If it's so hard, then quit wasting any more time on it. Holmoe's conversation with Hill ought to be simple, something along the lines of "Do you want to play the third week of September or not?"
Holmoe should give Hill and deadline of five minutes. If he needs more time, Holmoe then needs to hang up the telephone and move on.
"They're in a conference that has [scheduling] rules, and we're independent and we're scheduling [other games]," Holmoe said. "As I schedule out in the future and I have a chance to play Nebraska, I'm not going to go, ‘Wait a second, let me see [about Utah],' I'm going to get Nebraska. It makes it harder for us and them."

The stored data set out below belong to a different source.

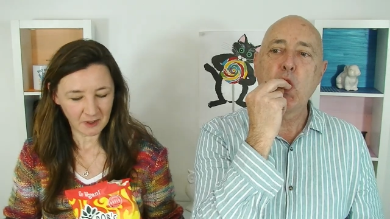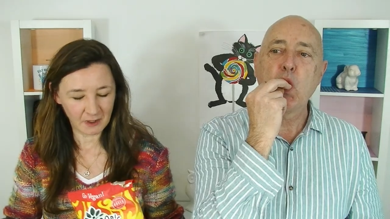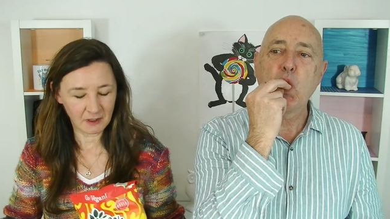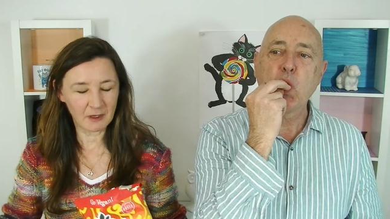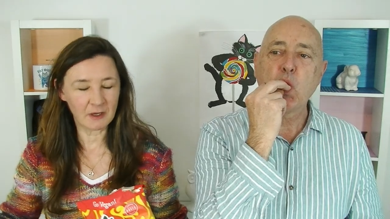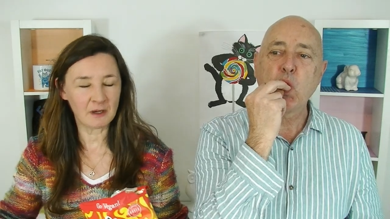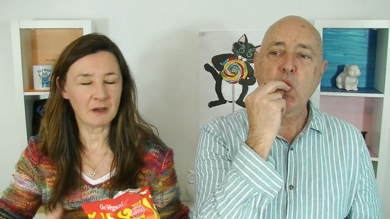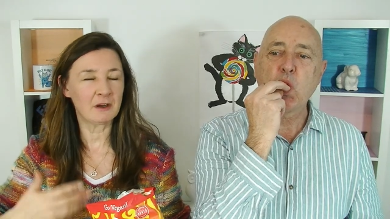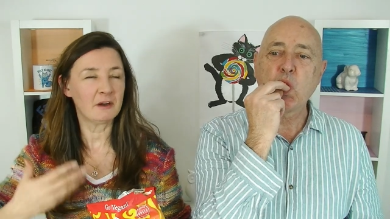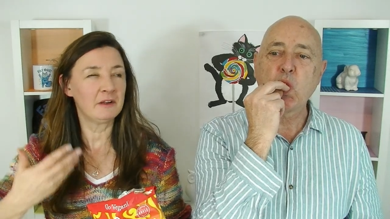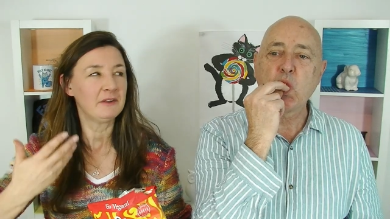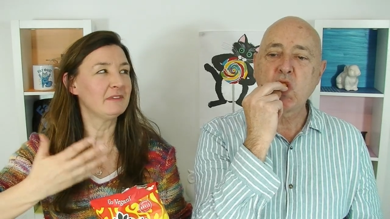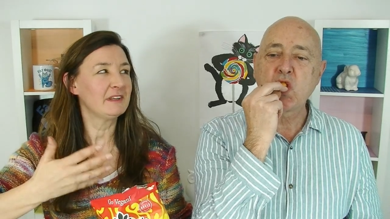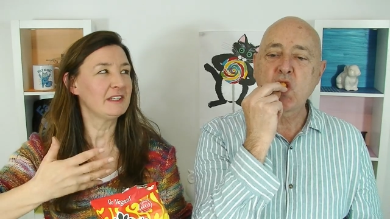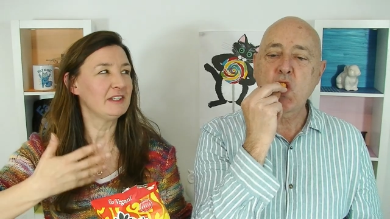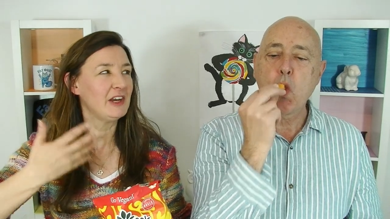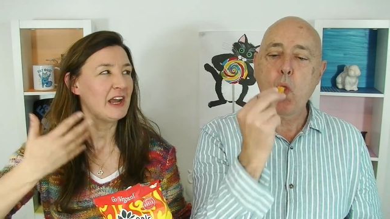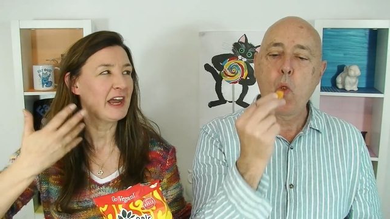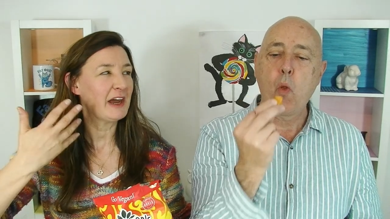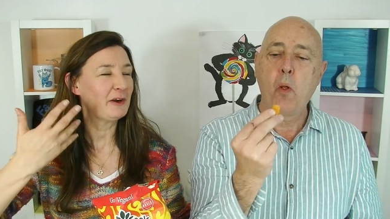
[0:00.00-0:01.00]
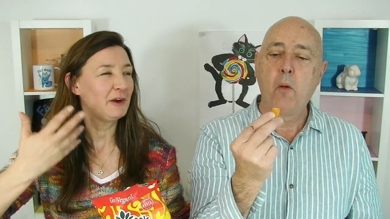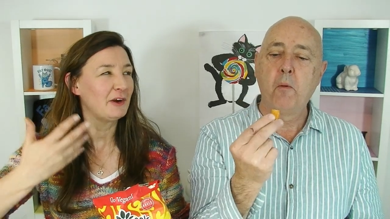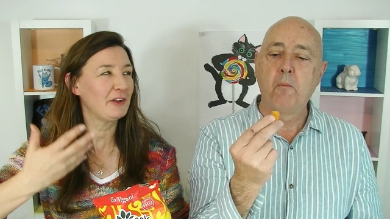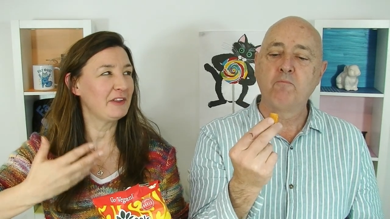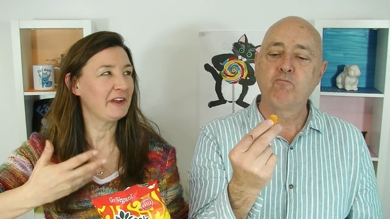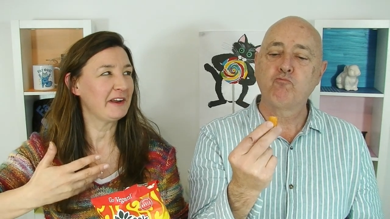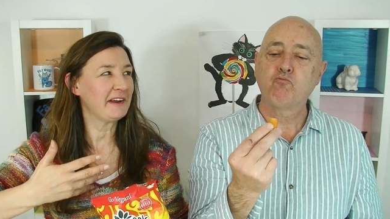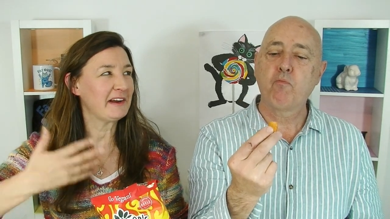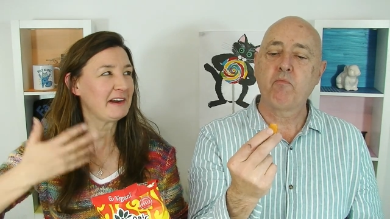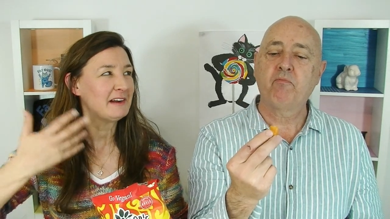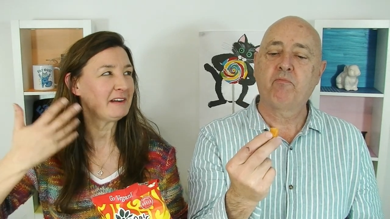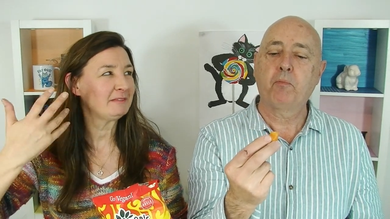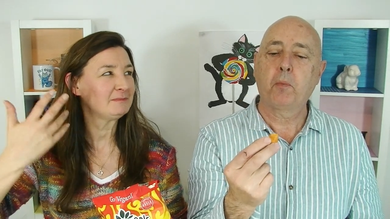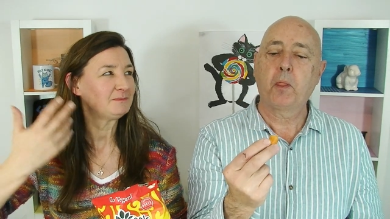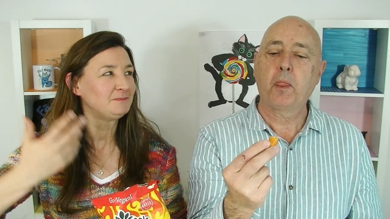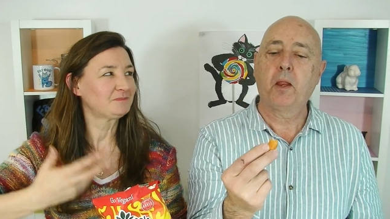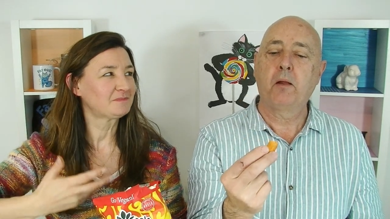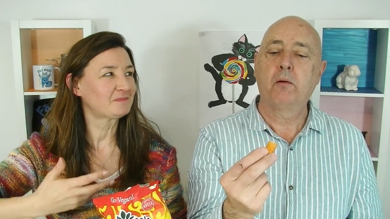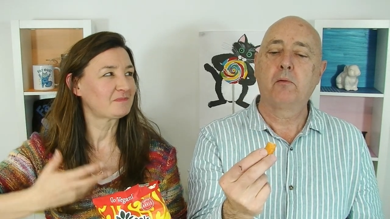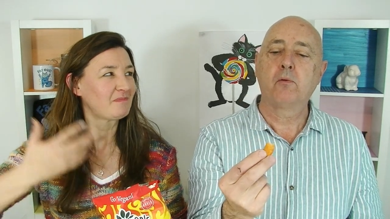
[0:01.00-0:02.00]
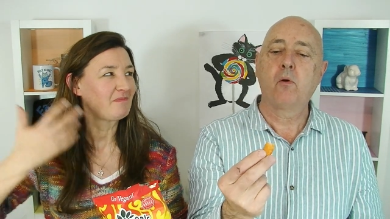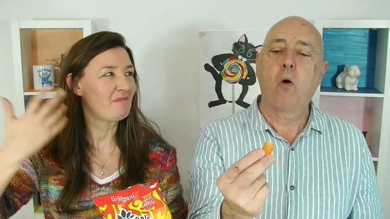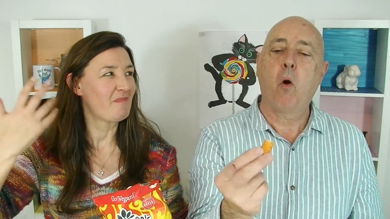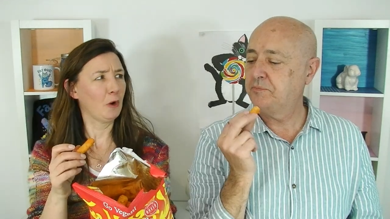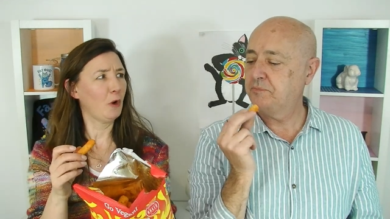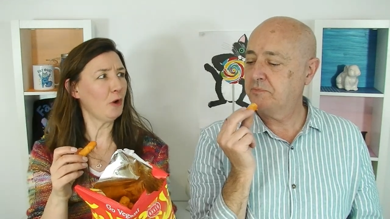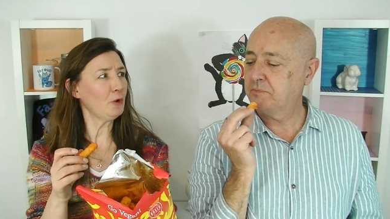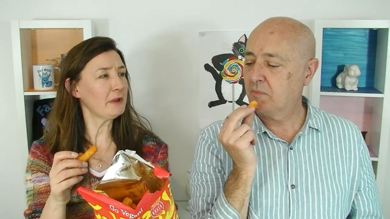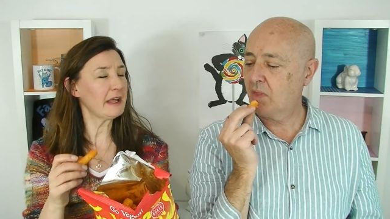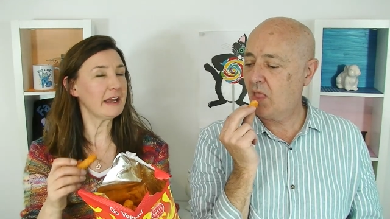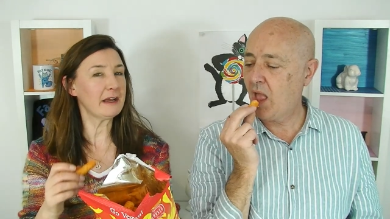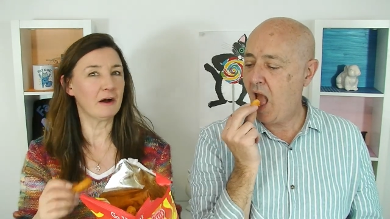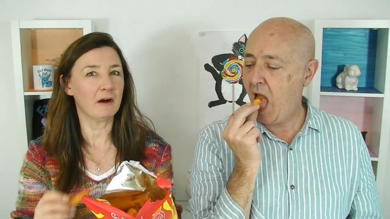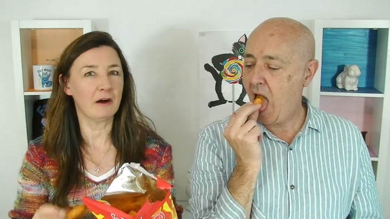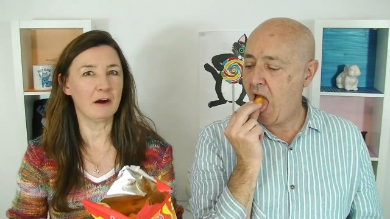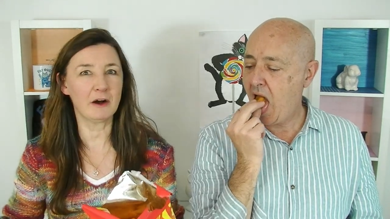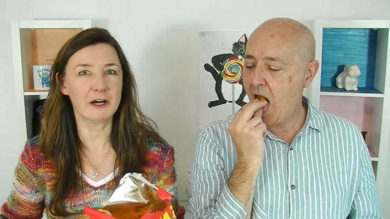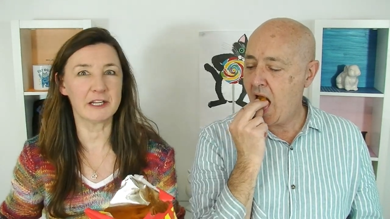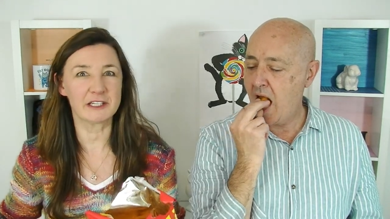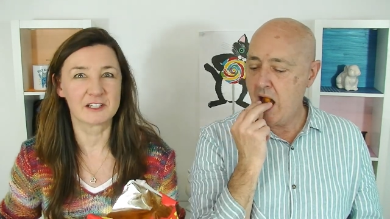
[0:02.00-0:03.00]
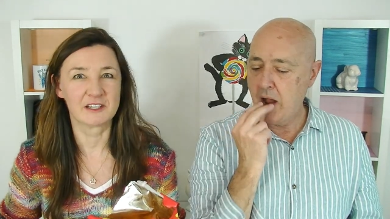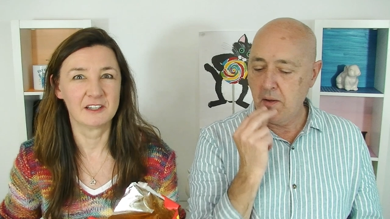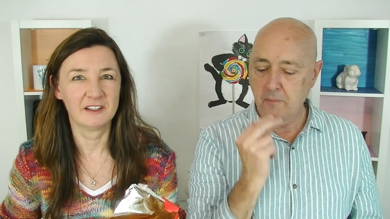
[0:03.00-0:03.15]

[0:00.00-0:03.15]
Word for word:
Speaker 1: Ah, oh, you know how hot they are? Mm. Oh, they're hot.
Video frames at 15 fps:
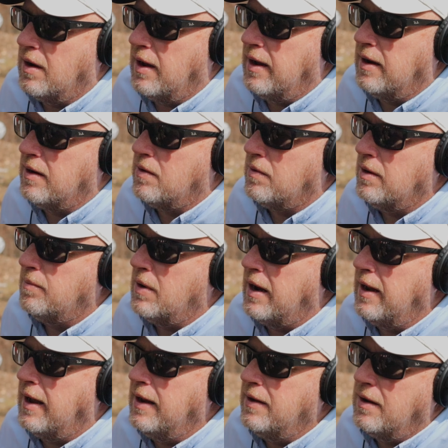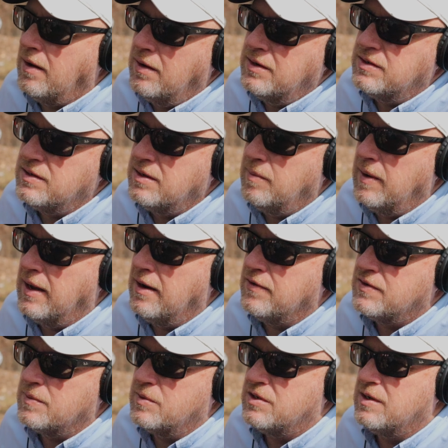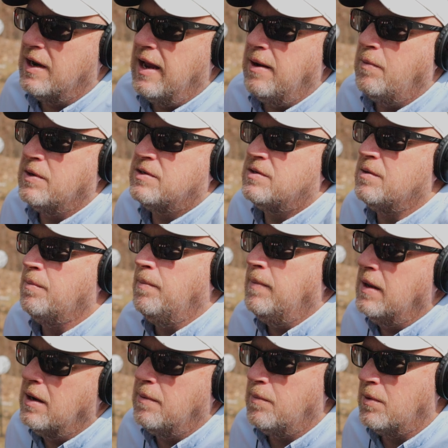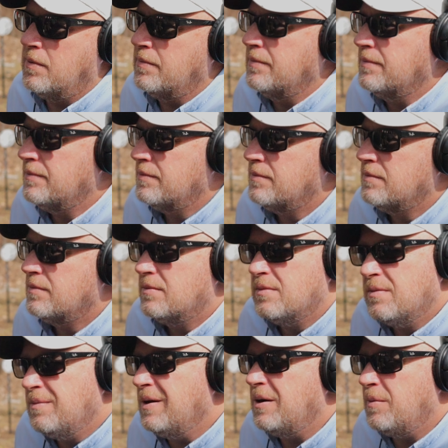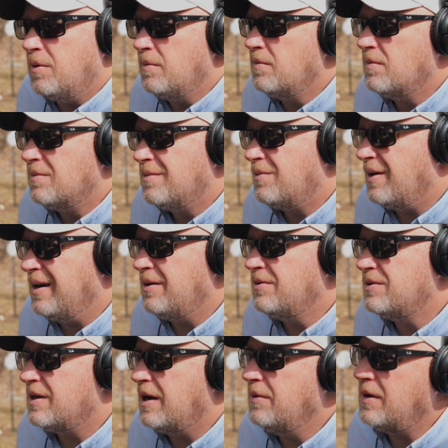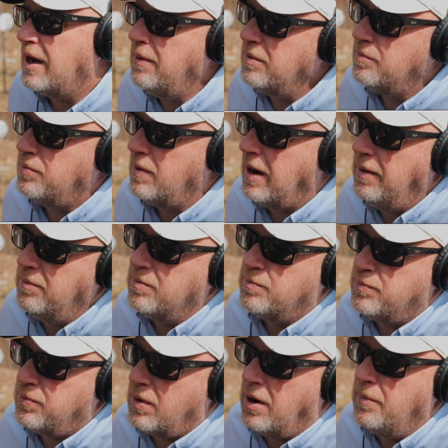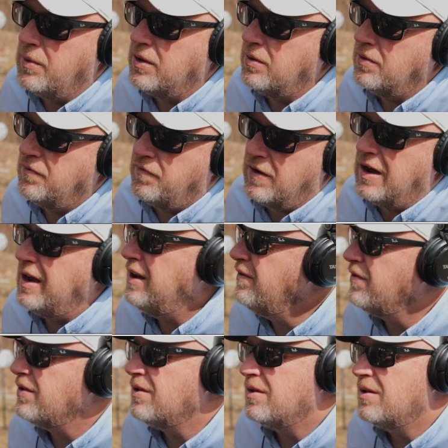I agree, but I honestly, man, if someone said, "Hey, what's the minimum rounds?" I would probably go with 5.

Without saying as much, Holmoe pointed the blame at Utah for taking the initial two-year break. Any big-name opponent BYU can get is going to demand a return game. And in some cases, BYU gets only one home game in exchange for two road games.

"If we hadn't have taken the two years off it would have been easier to slide them through," Holmoe said. "In that two-year hiatus, I started scheduling other games; you go home-and-home [with an opponent], and you've got to jump into that [following] year."
Nevertheless, Holmoe said, the series with Utah will continue to some degree. Neither athletic director wants it to end on his watch.
The problem is there might be an occasional season the game isn't played. And that's not good enough.
A rivalry the caliber of this doesn't need to be reduced to another series. Either schedule it every season - preferably the first week of the season - or send it the way of Texas/Texas A&M and Oklahoma/Nebraska, two great rivalry games that were killed by the outbreak of conference expansion.
If it goes away, maybe we'll all realize what we missed.